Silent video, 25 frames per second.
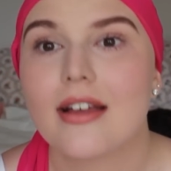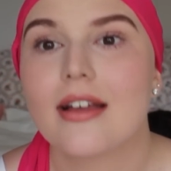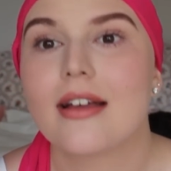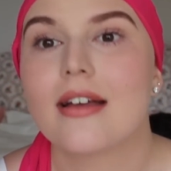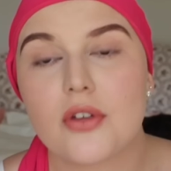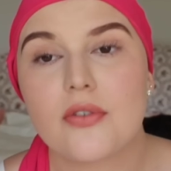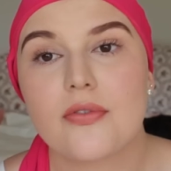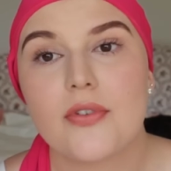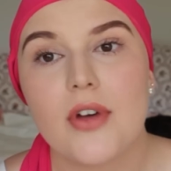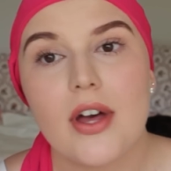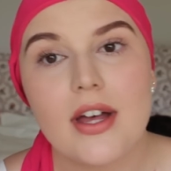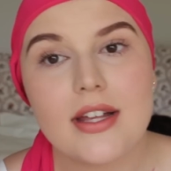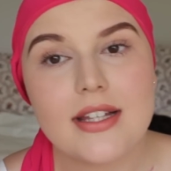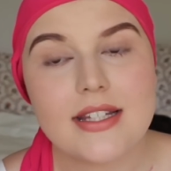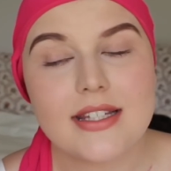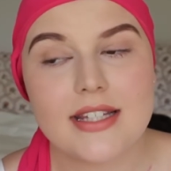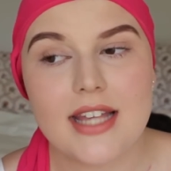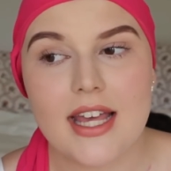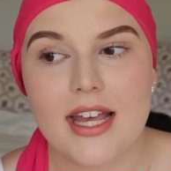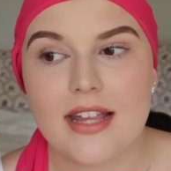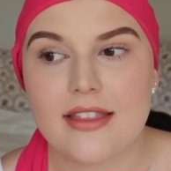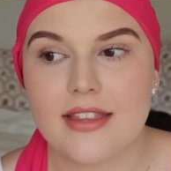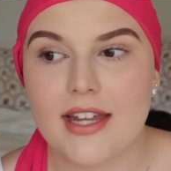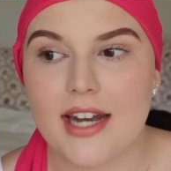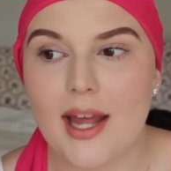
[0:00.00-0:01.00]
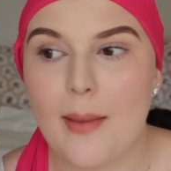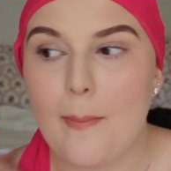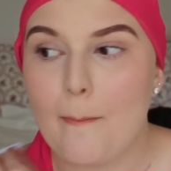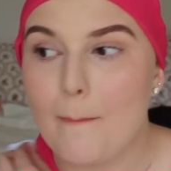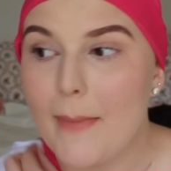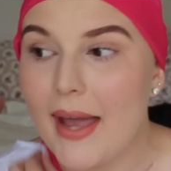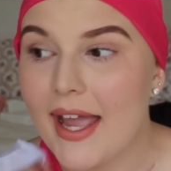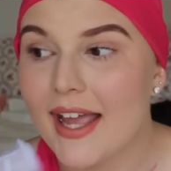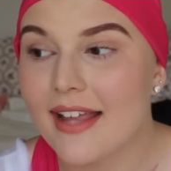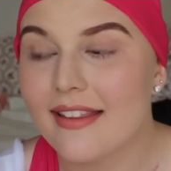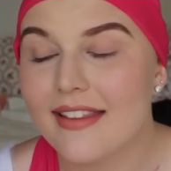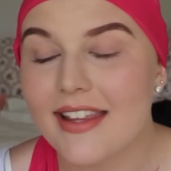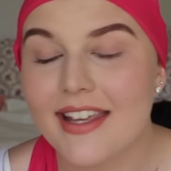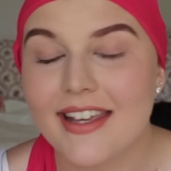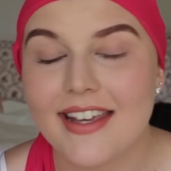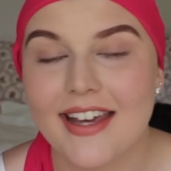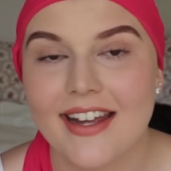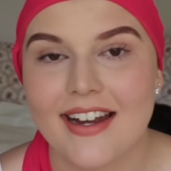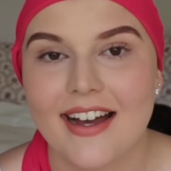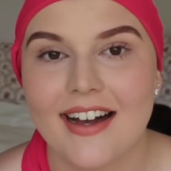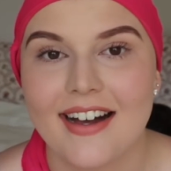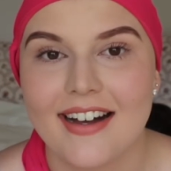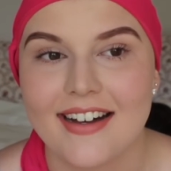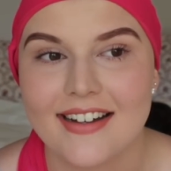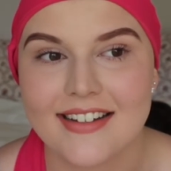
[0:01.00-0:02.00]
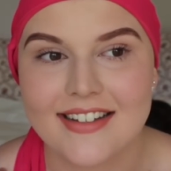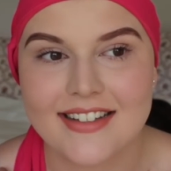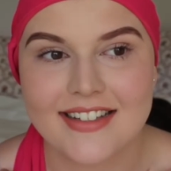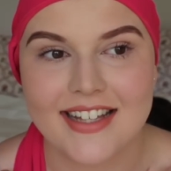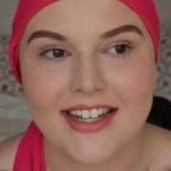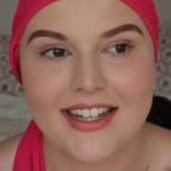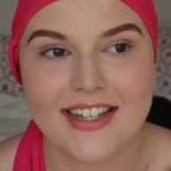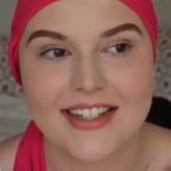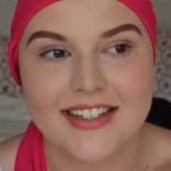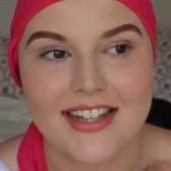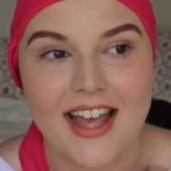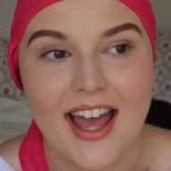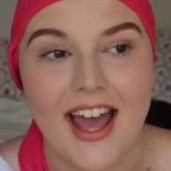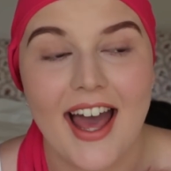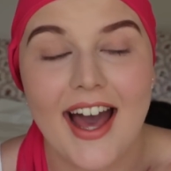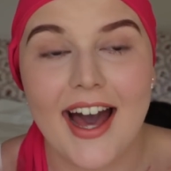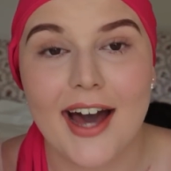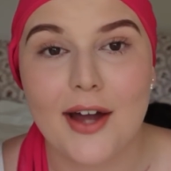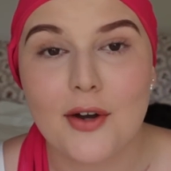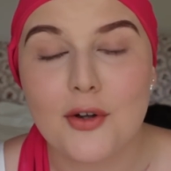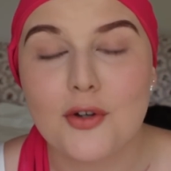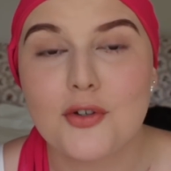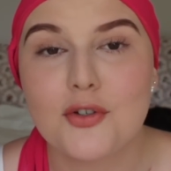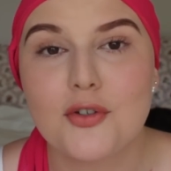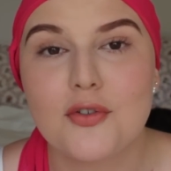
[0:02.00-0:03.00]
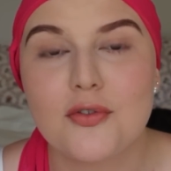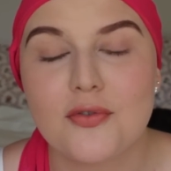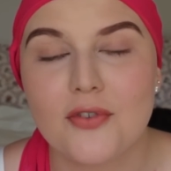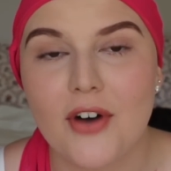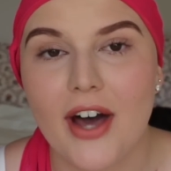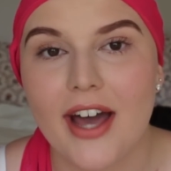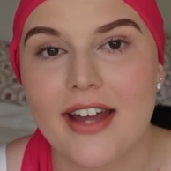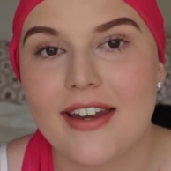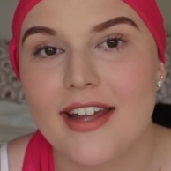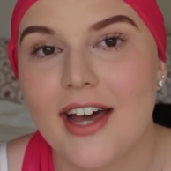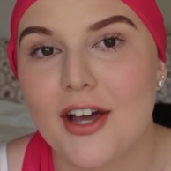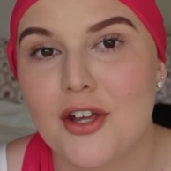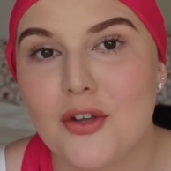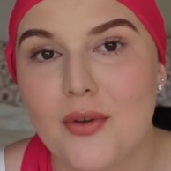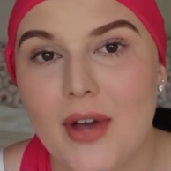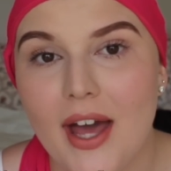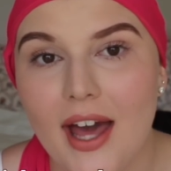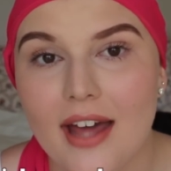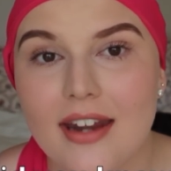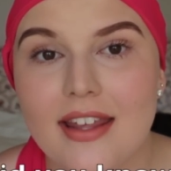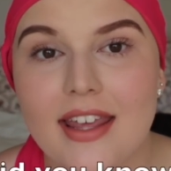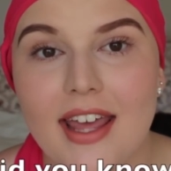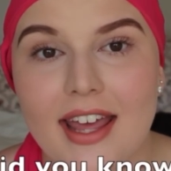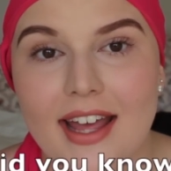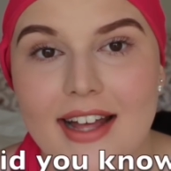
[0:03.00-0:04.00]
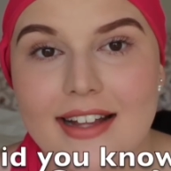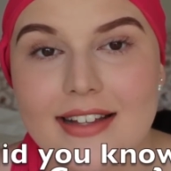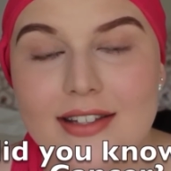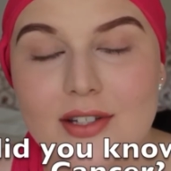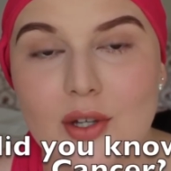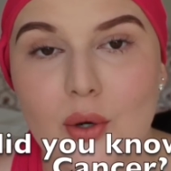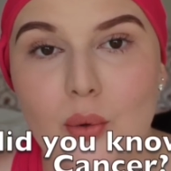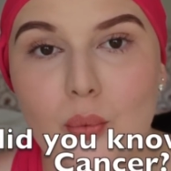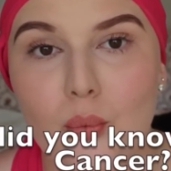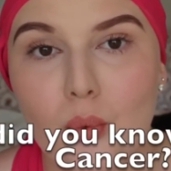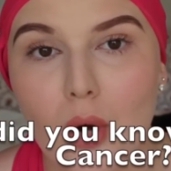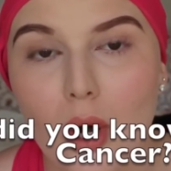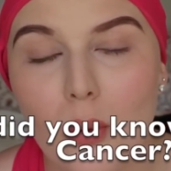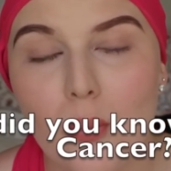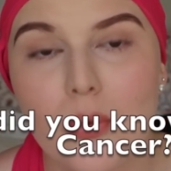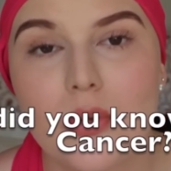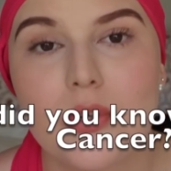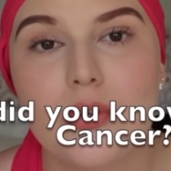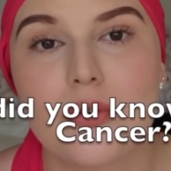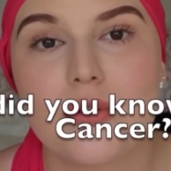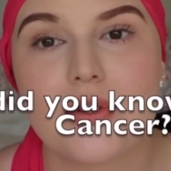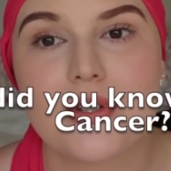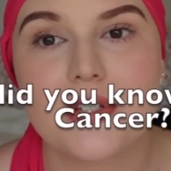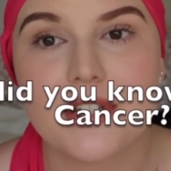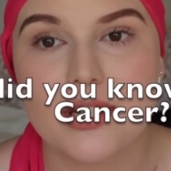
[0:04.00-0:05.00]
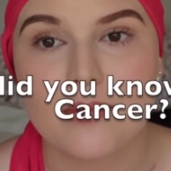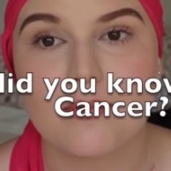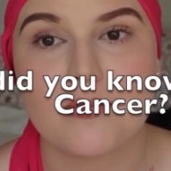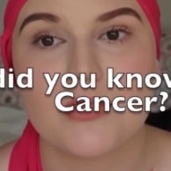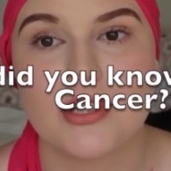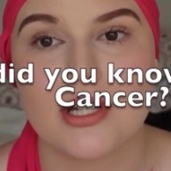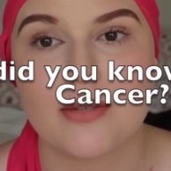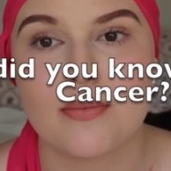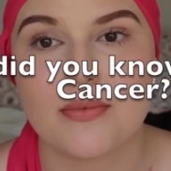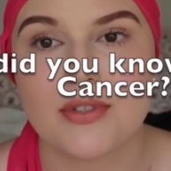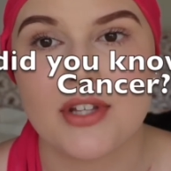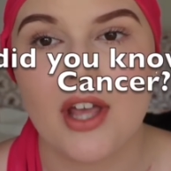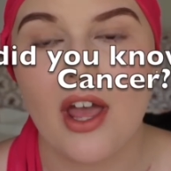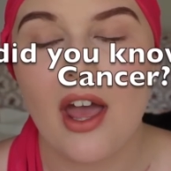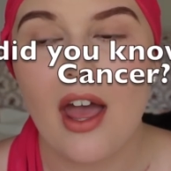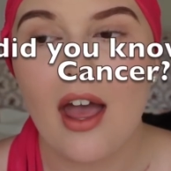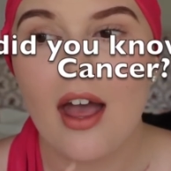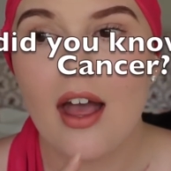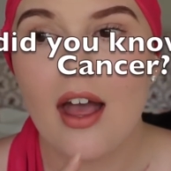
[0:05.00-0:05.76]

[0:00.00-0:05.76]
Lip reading: The first thing that I mainly get asked is, how did you find out you had cancer? What were your symptoms?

####

• Directions:
Each record above is to be written out exactly; the pictures are not.

• Answer to the exercise:
Silent video, 25 frames per second.
[0:00.00-0:01.00]
[0:01.00-0:02.00]
[0:02.00-0:03.00]
[0:03.00-0:04.00]
[0:04.00-0:05.00]
[0:05.00-0:05.76]

[0:00.00-0:05.76]
Lip reading: The first thing that I mainly get asked is, how did you find out you had cancer? What were your symptoms?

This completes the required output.